The Sprint Fidelis implantable cardioverter-defibrillator (ICD) lead was recalled in 2007 after a high fracture rate was found, but understanding how to best manage patients who are implanted with these leads remains controversial. Performing device removal during elective surgery for a generator change could prove cost-effective and reduce risk for these patients, according to a study presented during a poster session May 9 at the 33rd annual scientific sessions of the Heart Rhythm Society (HRS).
More than 100,000 Sprint Fidelis leads remain in patients in the U.S. Lead failures remain a hot topic in cardiology after recent recalls including the Sprint Fidelis (Medtronic) and Riata (St. Jude) leads. Fracture rates still remain a concern.

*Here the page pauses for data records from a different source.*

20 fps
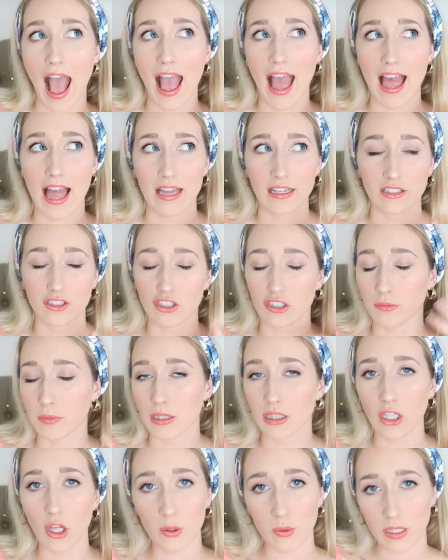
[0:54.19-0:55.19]
And it's
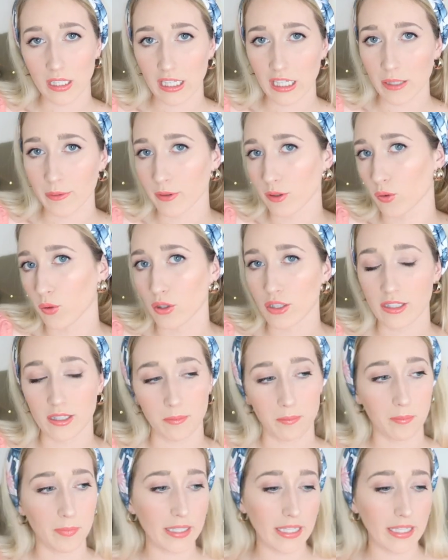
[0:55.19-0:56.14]
gonna be low-key. We're gonna order some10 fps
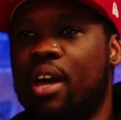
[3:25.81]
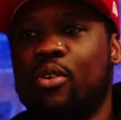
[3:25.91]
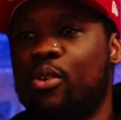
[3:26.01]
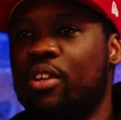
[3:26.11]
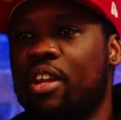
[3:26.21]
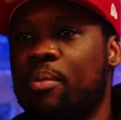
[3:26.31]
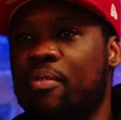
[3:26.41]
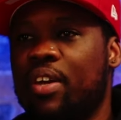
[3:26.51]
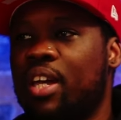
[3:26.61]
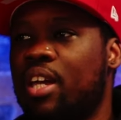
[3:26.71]
I don't know the name
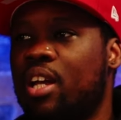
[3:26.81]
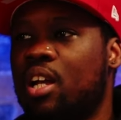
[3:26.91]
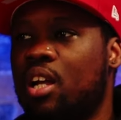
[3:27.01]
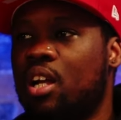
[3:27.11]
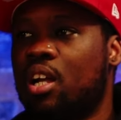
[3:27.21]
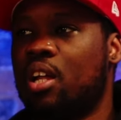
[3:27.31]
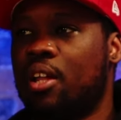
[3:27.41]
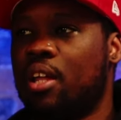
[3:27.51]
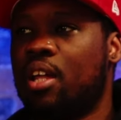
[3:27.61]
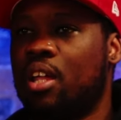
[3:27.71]
of it.
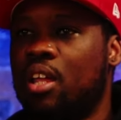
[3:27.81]
Kengan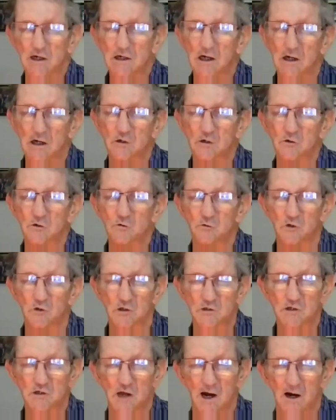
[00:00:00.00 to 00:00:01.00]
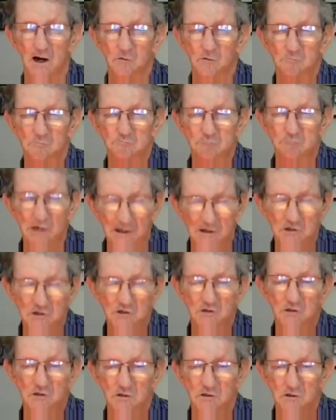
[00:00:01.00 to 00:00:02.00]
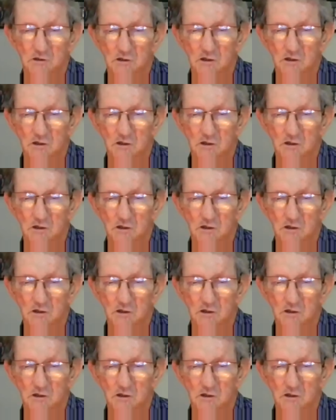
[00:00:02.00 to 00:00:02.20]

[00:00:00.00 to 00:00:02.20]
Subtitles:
Dingo was our biggest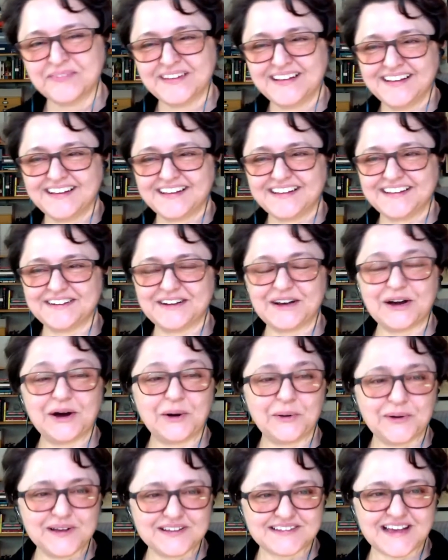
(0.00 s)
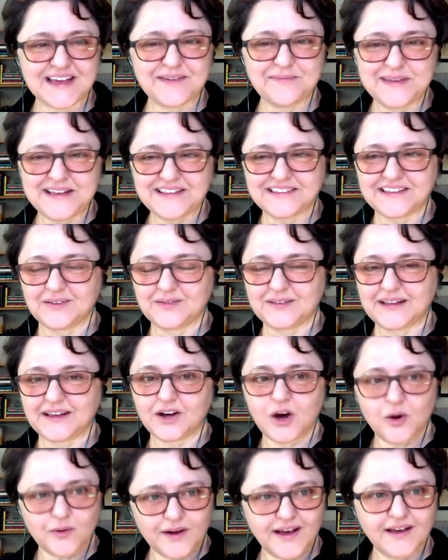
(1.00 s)
you know, as I meet them,
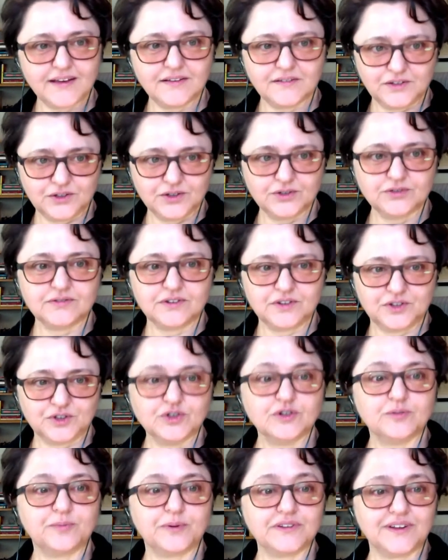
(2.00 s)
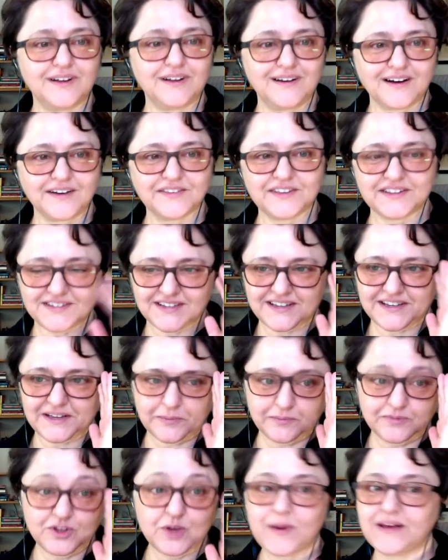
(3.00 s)
like, okay, you belong on the
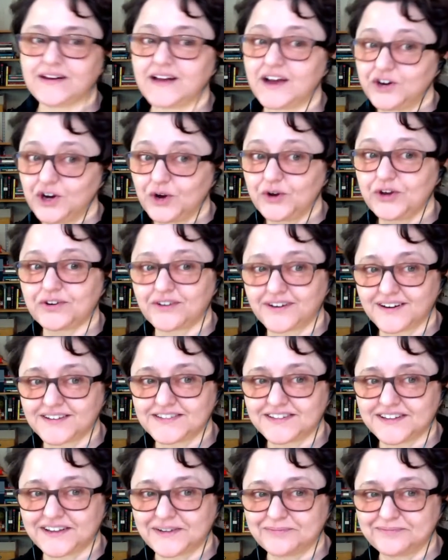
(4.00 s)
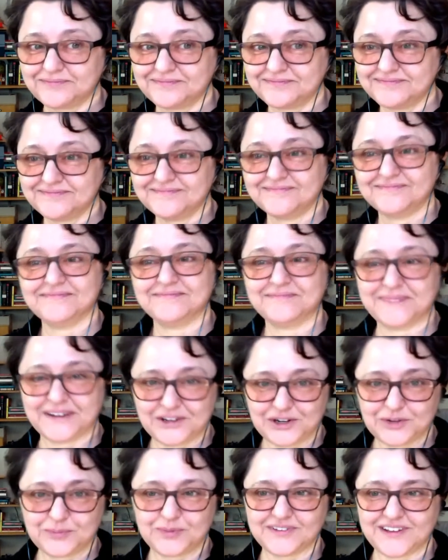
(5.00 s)
team. You may not know you're on a team, but
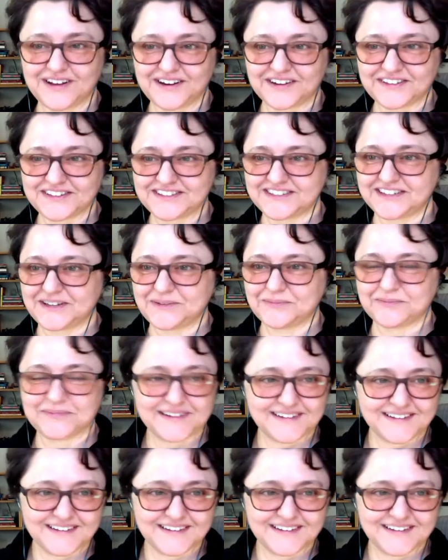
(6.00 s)
you belong on the team.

In fact, these reach 3 percent per year, according to the study author; Five years out, it reaches 15 percent.
The majority of the Sprint Fidelis lead implantations took place between 2004 and 2007, prior to the recall in October 2007. “Many of these patients are now reaching a time when they will need their device generator changed because their battery is running low,” Jamil Bashir, MD, of the division of cardiovascular surgery at the University of British Columbia in Vancouver, B.C., told Cardiovascular Business.
In the current study, Bashir and colleagues used five-year data from two centers in British Columbia to analyze the costs of elective or urgent lead procedures based on whether the patient presented with lead dysfunction. During the time span, 346 Sprint Fidelis leads were placed in 342 patients.The researchers reported 47 fractures; nearly 80 patients were operated on.
Recently, the American Heart Association and Canadian Heart Rhythm Society recommended that clinicians do not “prophylactically deal with the lead,” Bashir said. “What that means is that these patients are going forward with a lead that is recalled and at this stage you are getting into areas of competing risk."
These competing risks include complications when revising a lead during a generator change or the risk of the lead failing down the road. “This is a difficult process for clinicians to figure out,” Bashir added.
To help, Bashir et al used costs as a surrogate measure.
The researchers found that elective procedures that revise the lead during a generator change are much cheaper than those of a patient experiencing a lead fracture. In fact, these costs almost doubled. During the study, 46 urgent procedures and 34 elective procedures were evaluated. The average costs for lead fracture cases were double that of an elective procedure to revise the lead, $32,869 vs. $15,212, respectively.
“We created a model to look at whether you aggressively went after revising the leads electively [to see] whether you save money or whether it was cost-effective, and it was,” Bashir added.
The incremental cost-effectiveness ratio (ICER) calculated from the Markov model was reported to be $7,187 per failure avoided.
“In a population that still has a significant number of these leads in place and the patients are coming in for a generator change, we think these leads should be dealt with at the time of the generator change when they are already having a surgery,” he added.
The time when patients already are undergoing surgery for generator placement may be the safest and most cost-effective opportunity to perform lead revision rather than waiting for them to fracture.
“The crux of that is that the fracture rate is so high that it justifies this,” he said. “If you have a low fracture rate, then there is no need to do that.” Dealing with the lead electively when there are high fracture rates saves money in the long run.
“This solves two problems: it’s cheaper and the patient isn’t walking around with a recalled lead,” he said.
However, Bashir cautioned that these operations should only be performed in experienced centers by experienced operators in the properly indicated patients. “If you have an 85-year-old sitting in a nursing home, doing this wouldn’t make sense,” he said.